The committee issued a set of goals to reduce diagnostic errors and improve medical outcomes. They recommend that the health-care community:
Facilitate more effective teamwork in the diagnostic process among health-care professionals, patients and their families.
Enhance health-care professional education and training in the diagnostic process.
Ensure that health information technologies support patients and health-care professionals in the diagnostic process.
Develop and deploy approaches to identify, learn from and reduce diagnostic errors and near misses in clinical practice.
Establish a work system and culture that supports the diagnostic process and improvements in diagnostic performances.
Develop a reporting environment and medical liability system that facilitates improved diagnosis through learning from diagnostic errors and near misses.
Design a payment and care delivery environment that supports the diagnostic process.
And provide dedicated funding for research on the diagnostic process and diagnostic errors.
The experts emphasized that medical education must include more of an emphasis on the diagnostic process. And new technologies, such as electronic health records, should be built on better collaboration among the IT vendors, users and the Office of the National Coordinator for Health Information Technology.
The new study was an extension of two benchmark reports by the institute released 15 years ago, which revealed the startling statistic that 100,000 Americans die in hospitals every year due to medical errors.
“These landmark reports from IOM reverberated throughout the healthcare community and were the impetus for system-wide improvement in patient safety and quality,” Dzau said.
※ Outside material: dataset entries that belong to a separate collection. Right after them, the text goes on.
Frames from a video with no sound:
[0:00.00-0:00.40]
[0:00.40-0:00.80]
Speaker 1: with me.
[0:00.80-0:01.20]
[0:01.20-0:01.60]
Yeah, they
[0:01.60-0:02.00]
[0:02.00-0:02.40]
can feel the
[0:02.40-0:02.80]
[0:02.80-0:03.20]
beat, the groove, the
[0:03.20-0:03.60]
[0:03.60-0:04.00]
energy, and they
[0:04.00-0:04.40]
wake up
The Department of Health and Human Services reported in December that there was a decline from 2010 to 2013 in hospital-acquired infections, which translated to 1.3 million patients and $12 billion in health spending avoided.
“You can see we have come a long way,” Dzau said. But, he added: “The critical element that has been absent from patient safety and quality is diagnostic error.”
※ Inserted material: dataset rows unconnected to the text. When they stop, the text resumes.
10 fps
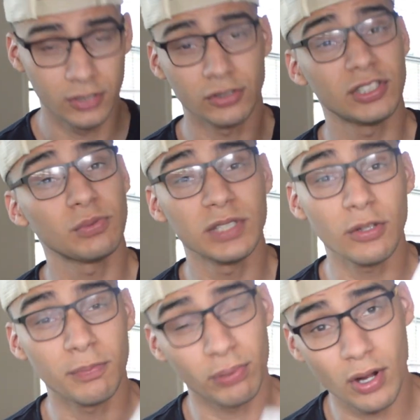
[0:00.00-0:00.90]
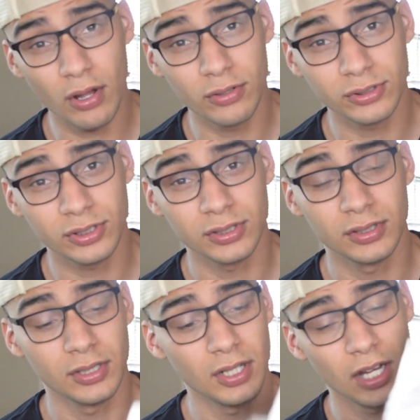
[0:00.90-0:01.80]
So since we know the pros
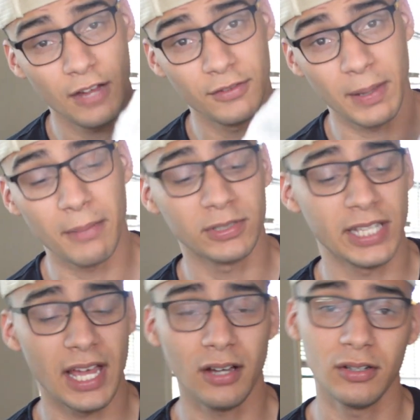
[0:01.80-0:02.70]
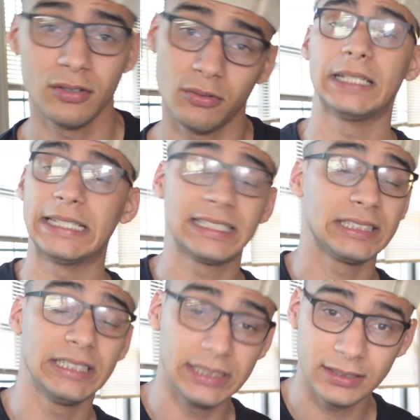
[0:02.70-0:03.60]
of the paper towel, it's
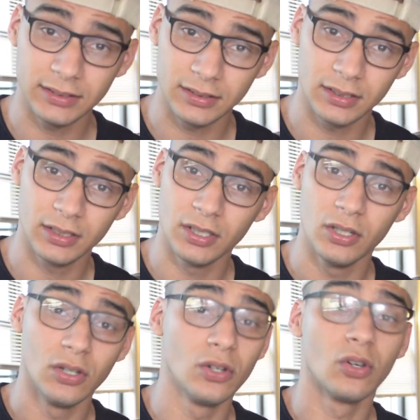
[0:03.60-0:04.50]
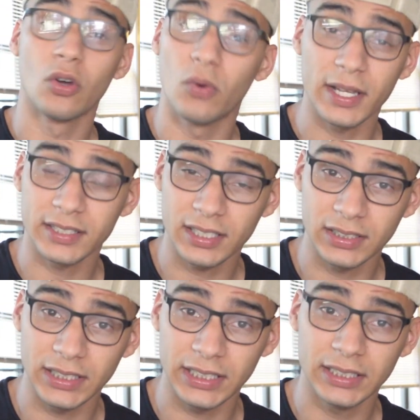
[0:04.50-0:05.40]
clean, quick to
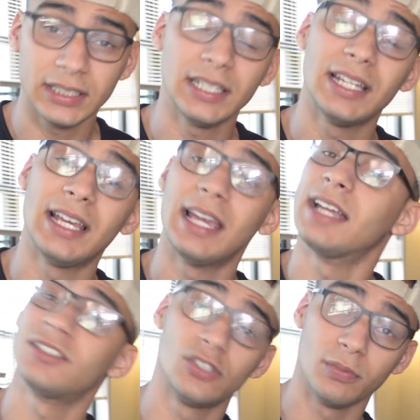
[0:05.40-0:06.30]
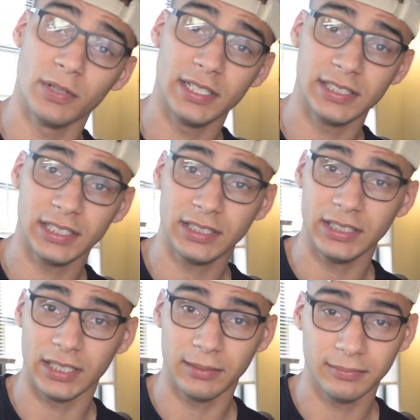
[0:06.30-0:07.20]
clean, and super easy to
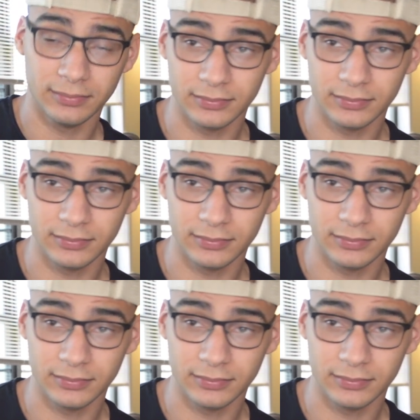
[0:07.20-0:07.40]
clean up.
In a video released at the public briefing, two patients talk about their own misdiagnosis and that of a loved one, and how those errors forever changed their lives. They were told they were overreacting and not to question their doctor. One said she was embarrassed at having wasted the valuable time of the hospital doctors and nurses.
“The video has two patients for whom things went poorly and one who had a first-class diagnostic experience because of excellent teamwork,” McDonald said. “And this is one of the key messages of the report. We need less of the old model of diagnosis from one expert to more of a teamwork approach to the diagnostic process.”
Dr. John Ball, chair of the committee and executive vice president emeritus of the American College of Physicians, said clinicians must work toward a culture where patients are central to the solution.
“Patients and families are first; diagnostics are second and those who support it, third,” said Ball. “This is an issue that matters to patients, and we’re shining a light on it.”
Ball said getting the right diagnosis is critical because it impacts every other health care decision that follows, as well as the quality of life for the patient.
The committee members were asked during the briefing why they were not recommending that misdiagnosis reporting be mandatory, something that likely will lead to controversy.
“The committee believes that given the lack of agreement on what constitutes a diagnostic error, given the complexity of hard data and the lack of valid measurement approaches, the time was not right to call for mandatory reporting,” Ball said. “Instead it was appropriate at this time to leverage the intrinsic motivation of health-care professionals to improve the diagnostic performance and to treat diagnostic error in the same way we treat other quality improvement efforts by health-care organizations.”